Top of Data for processing

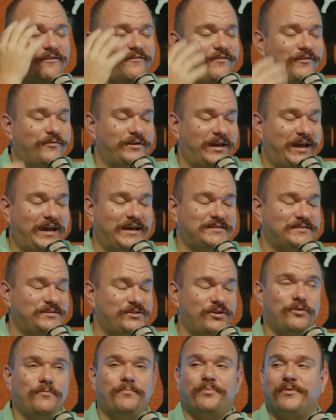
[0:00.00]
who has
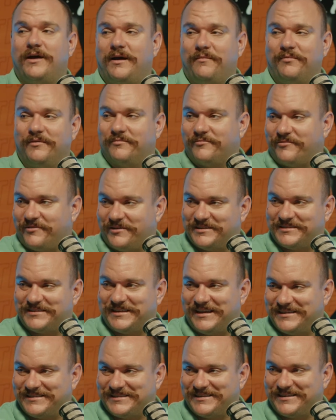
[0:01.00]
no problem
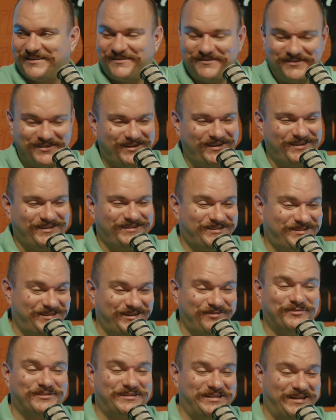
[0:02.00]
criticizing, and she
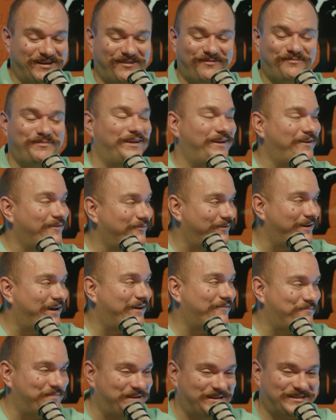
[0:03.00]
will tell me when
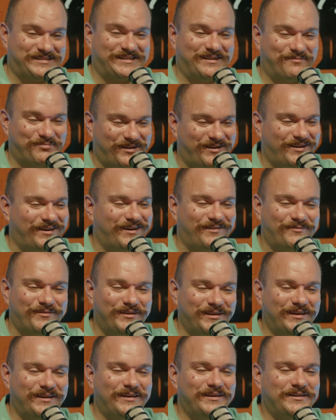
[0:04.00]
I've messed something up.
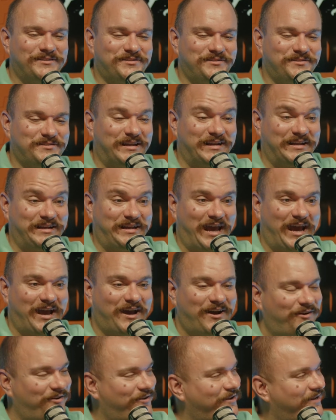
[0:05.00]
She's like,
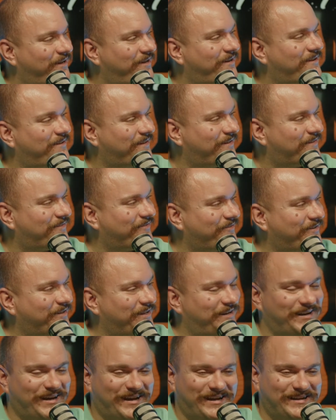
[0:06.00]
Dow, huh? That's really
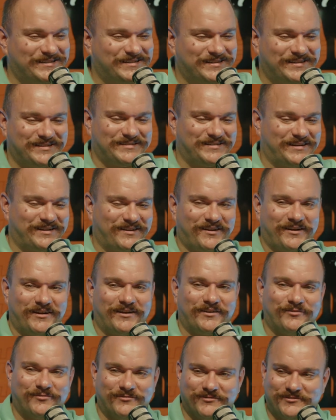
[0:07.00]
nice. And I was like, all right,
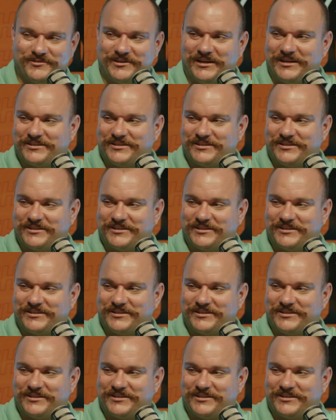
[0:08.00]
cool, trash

Bottom of Data for processing
Top of Data for processing

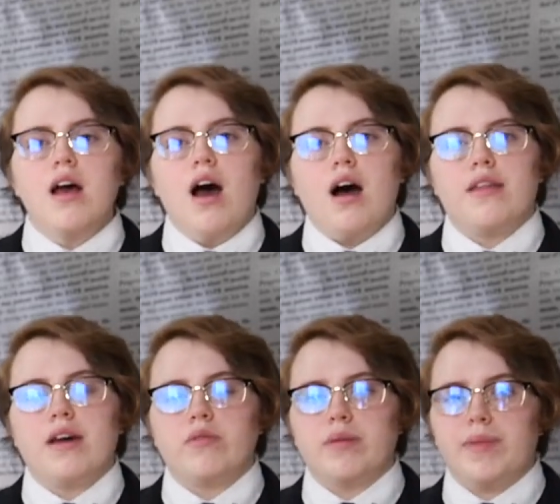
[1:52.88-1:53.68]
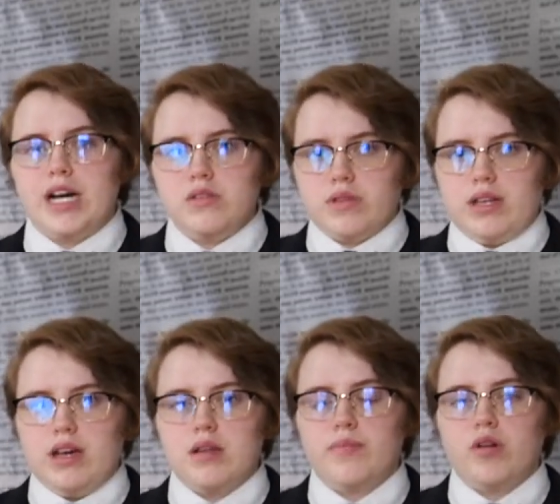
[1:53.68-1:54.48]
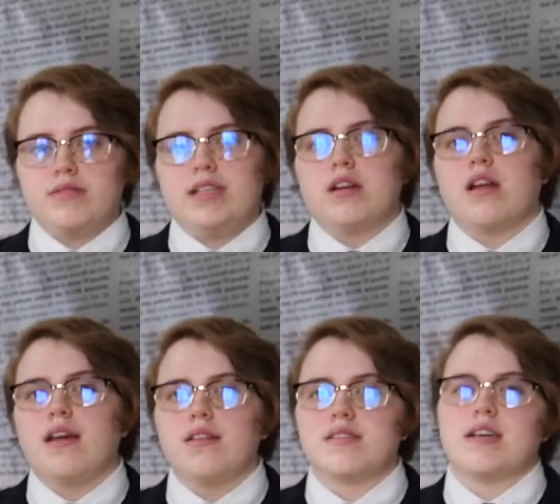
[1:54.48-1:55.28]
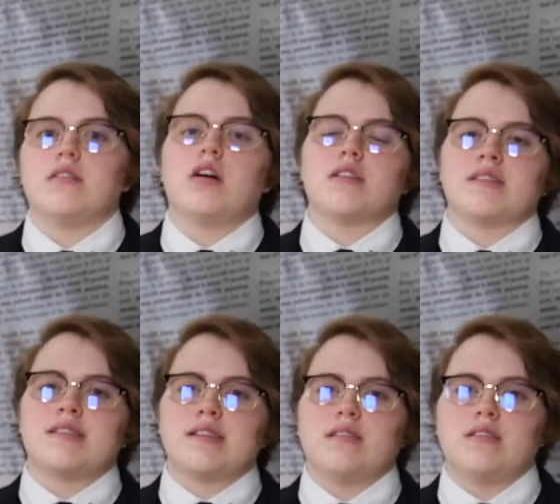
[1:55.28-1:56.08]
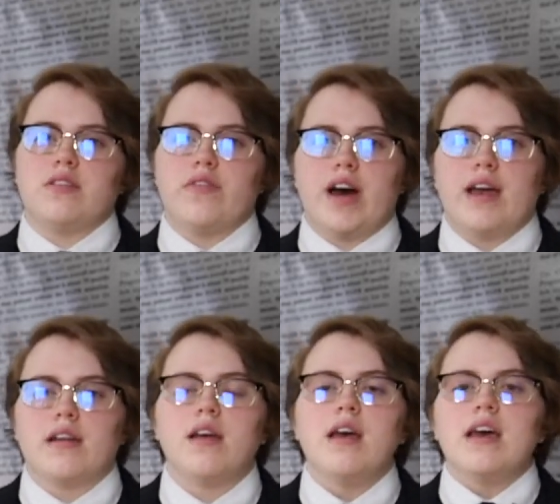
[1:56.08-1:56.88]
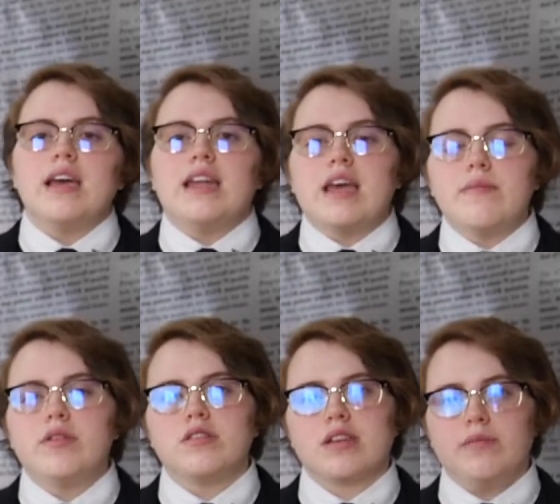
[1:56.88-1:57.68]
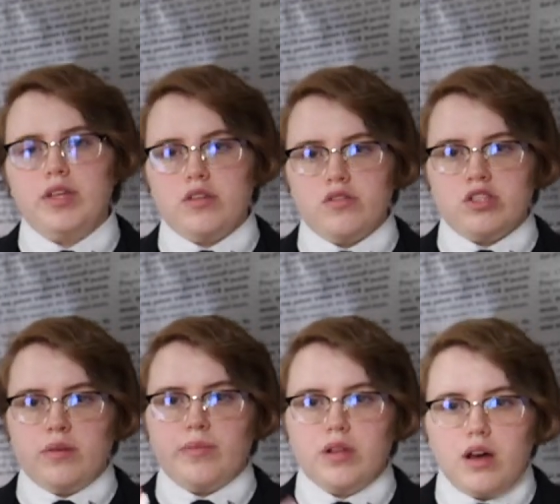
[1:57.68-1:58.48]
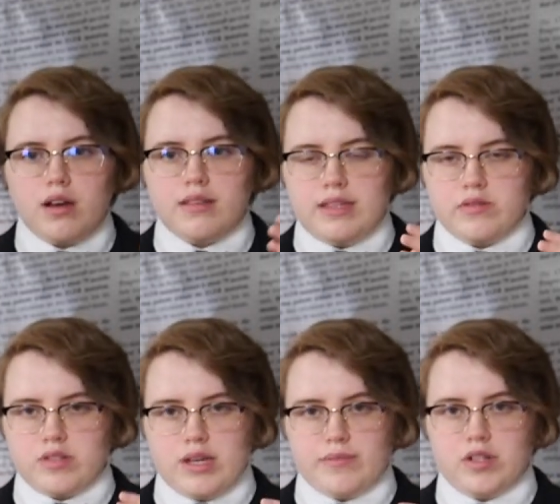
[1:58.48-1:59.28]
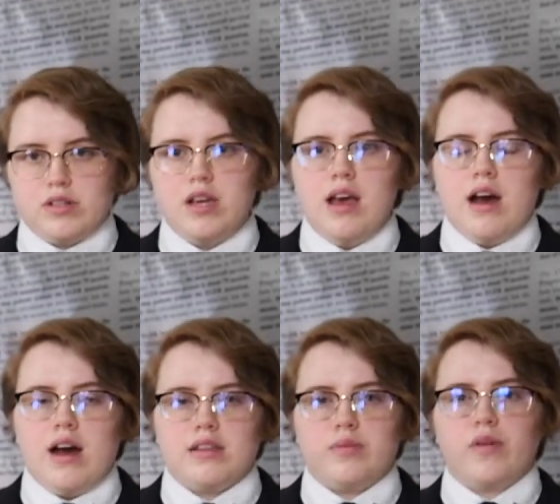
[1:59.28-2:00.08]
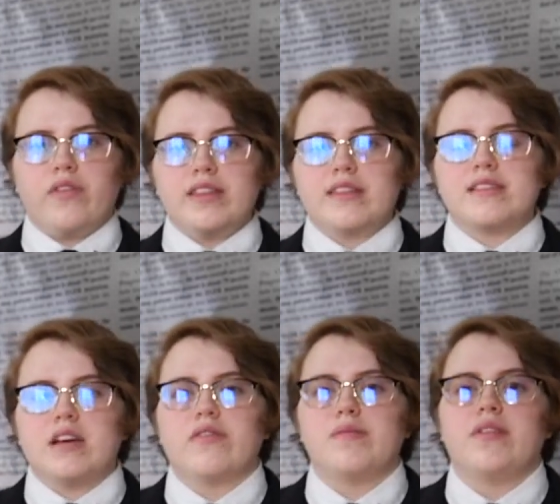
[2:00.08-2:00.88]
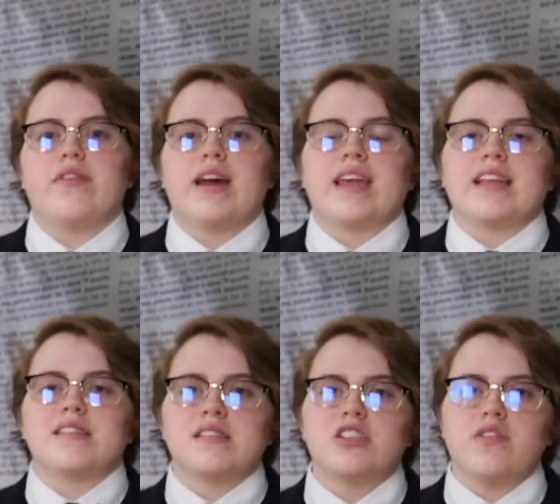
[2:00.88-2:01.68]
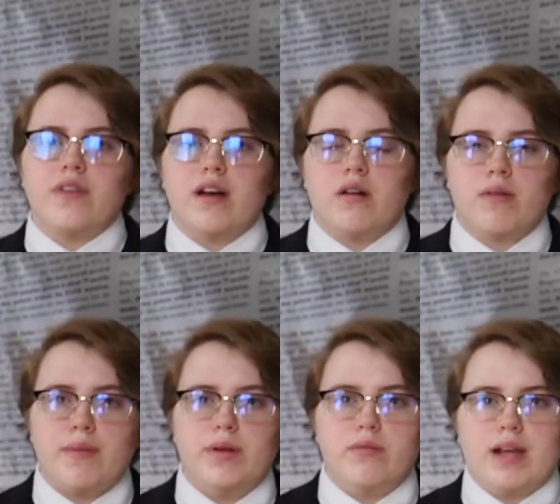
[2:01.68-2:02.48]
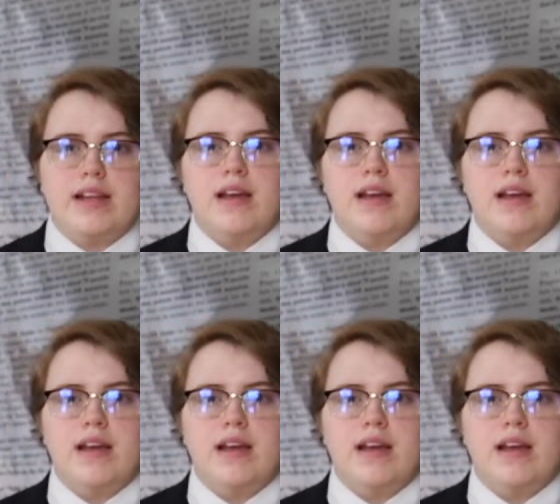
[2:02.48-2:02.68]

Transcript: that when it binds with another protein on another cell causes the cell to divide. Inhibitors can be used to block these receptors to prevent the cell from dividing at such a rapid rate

Bottom of Data for processing
Top of Data for processing

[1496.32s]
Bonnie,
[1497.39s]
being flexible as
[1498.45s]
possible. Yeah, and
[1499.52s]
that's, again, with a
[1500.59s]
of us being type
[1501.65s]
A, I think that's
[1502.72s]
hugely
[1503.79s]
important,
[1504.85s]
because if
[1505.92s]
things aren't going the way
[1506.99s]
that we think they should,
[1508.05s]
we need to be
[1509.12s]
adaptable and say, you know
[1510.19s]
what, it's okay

Bottom of Data for processing

> [To do] Beginning with the line above that contains "[1:56.88-1:57.68]" and ending with the line that contains "Transcript: that when", quote each line exactly, keeping out the pictures.

> [Expected answer]
[1:56.88-1:57.68]
[1:57.68-1:58.48]
[1:58.48-1:59.28]
[1:59.28-2:00.08]
[2:00.08-2:00.88]
[2:00.88-2:01.68]
[2:01.68-2:02.48]
[2:02.48-2:02.68]

Transcript: that when it binds with another protein on another cell causes the cell to divide. Inhibitors can be used to block these receptors to prevent the cell from dividing at such a rapid rate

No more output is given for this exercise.